The information published in this column was provided by the Healthcare Distribution Alliance Pharmaceutical Cargo Security Coalition.
Healthcare Distribution Alliance Pharmaceutical Cargo Security Coalition (PCSC) is warning the pharmacy industry of several product ordering/recall fraud incidents, several of which have resulted in losses. To help licensees be aware of current trends, PCSC notes the following:
- Several incidents have occurred in a major city (eg, New York City) rather than in rural areas, which have been more commonly targeted in the past.
- In at least one case, a national pharmacy retailer was involved; whereas, smaller community pharmacies have been more likely to be targeted in the past.
- Some customer service representative(s) have been tricked into disclosing login information, passwords, and texted codes, despite the use of multifactor authorization.
- The amount of illicitly “mis-shipped” products has increased, and losses have potential to be more significant.
- In one incident, a small health care provider was contacted by an individual falsely representing a reverse distributor, requesting product to be returned. The perpetrator included shipping labels in the written correspondence to the provider to assist in illicitly “returning” the product.
These incidents represent common forms of distributor/pharmacy fraud. The scammer poses as a legitimate pharmacy to the distributor to place an order. The distributor then sends the product to the pharmacy; and the scammer contacts them, now posing as the distributor, to say they have shipped the product to the pharmacy in error and request that the shipment be returned via a courier who picks it up. In several incidents, rather than use a major national courier service to make the initial pickup, the perpetrators use a local courier the victim has never used themselves. These couriers typically repackage the shipment for a national carrier for further shipping.

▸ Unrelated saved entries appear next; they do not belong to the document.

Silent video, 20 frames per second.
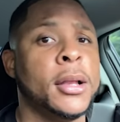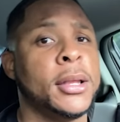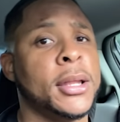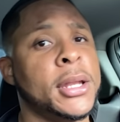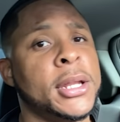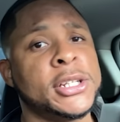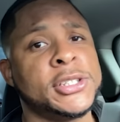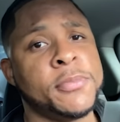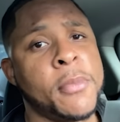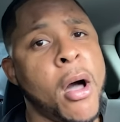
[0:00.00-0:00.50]

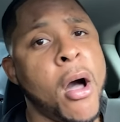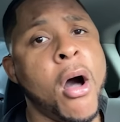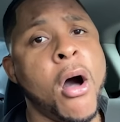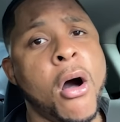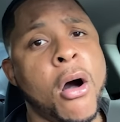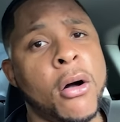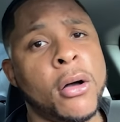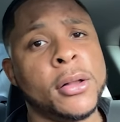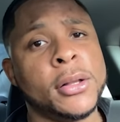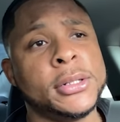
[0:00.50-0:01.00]
Lenox
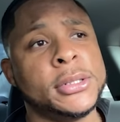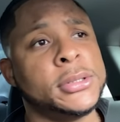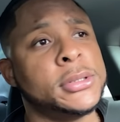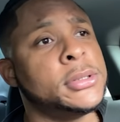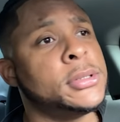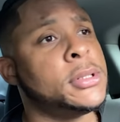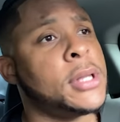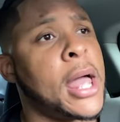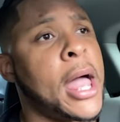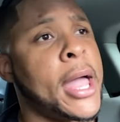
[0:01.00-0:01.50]
Mall,
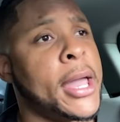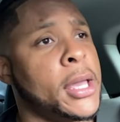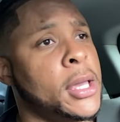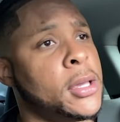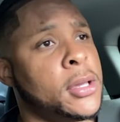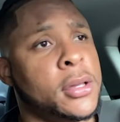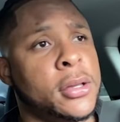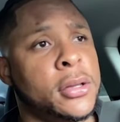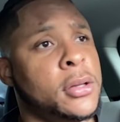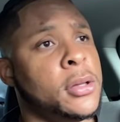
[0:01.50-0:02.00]

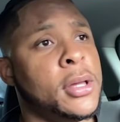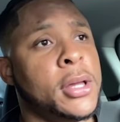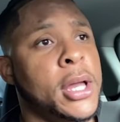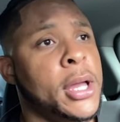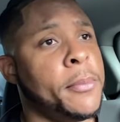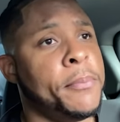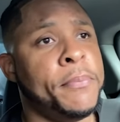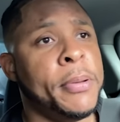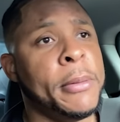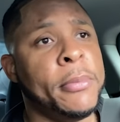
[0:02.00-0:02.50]
like,
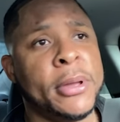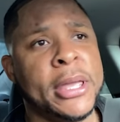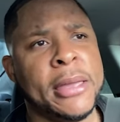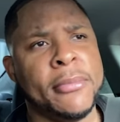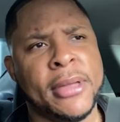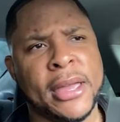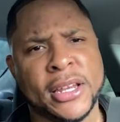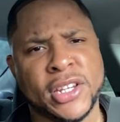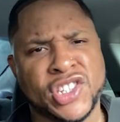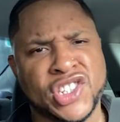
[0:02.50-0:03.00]
people
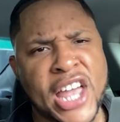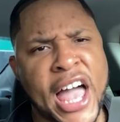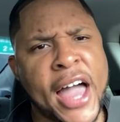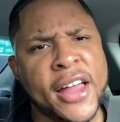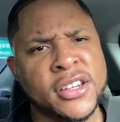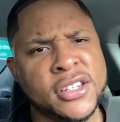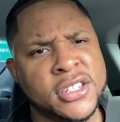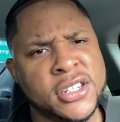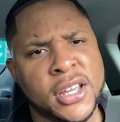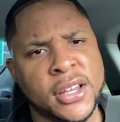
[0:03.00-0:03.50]
keep getting
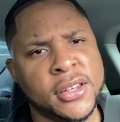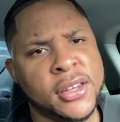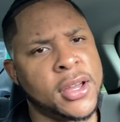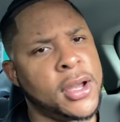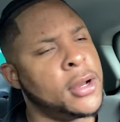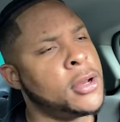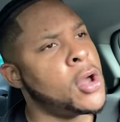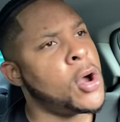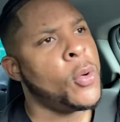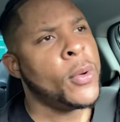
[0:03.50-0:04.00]
shot and shit
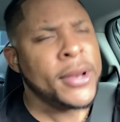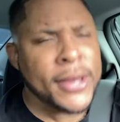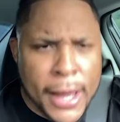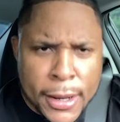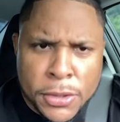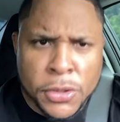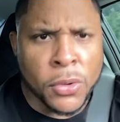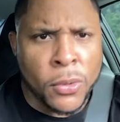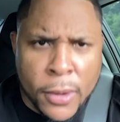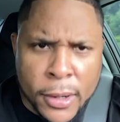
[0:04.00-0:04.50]
there. No, we're
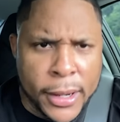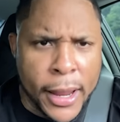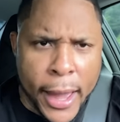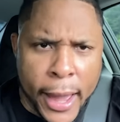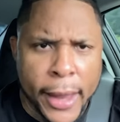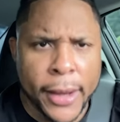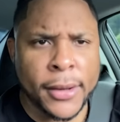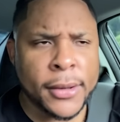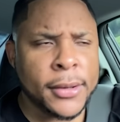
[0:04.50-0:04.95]
not doing that.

Scammers sometimes try to appear legitimate using one or more of the following methods:
- Spoofing telephone numbers and email addresses;
- Researching site addresses and names of individuals who work at specific locations to appear familiar with the target;
- Utilizing social engineering and knowledgeable of unique product names, National Drug Codes, and industry language; and
- Speaking calmly and confidently to “disarm” a pharmacy, distributor, or other representative and convince them to provide account information, login credentials, and/or passwords. With pharmacies in particular, the scammer often tells a target that a current ordering system has “issues” or “trouble,” or that there are “multiple accounts” with the customer that they are attempting to clarify.
If you receive any type of a correspondence asking for account information, login credentials, or passwords, never provide it until you have confirmed, with a known and trusted entity from the stated requestor, that the request is legitimate. If it is a phone call, ask for a name and number and hang up. If it is an electronic request, do not click any connection (or apply any texted code) until you have confirmed the request with your ordering/shipping department. If it is written correspondence, check with your own ordering/shipping department before acting on it.
Remember that in normal business practices with your partners, you will not be asked to suddenly confirm things like account information, logins, or passwords.
Finally, when a successful attempt to divert product occurs, many victims say they have seen advisories like this, but have not read through them. With that knowledge, PCSC respectfully asks that providers educate all employees about these vulnerabilities.
If anyone does encounter such activity, even if you thwart the attempt, report the incident to PCSC so any intelligence gleaned can be shared with law enforcement.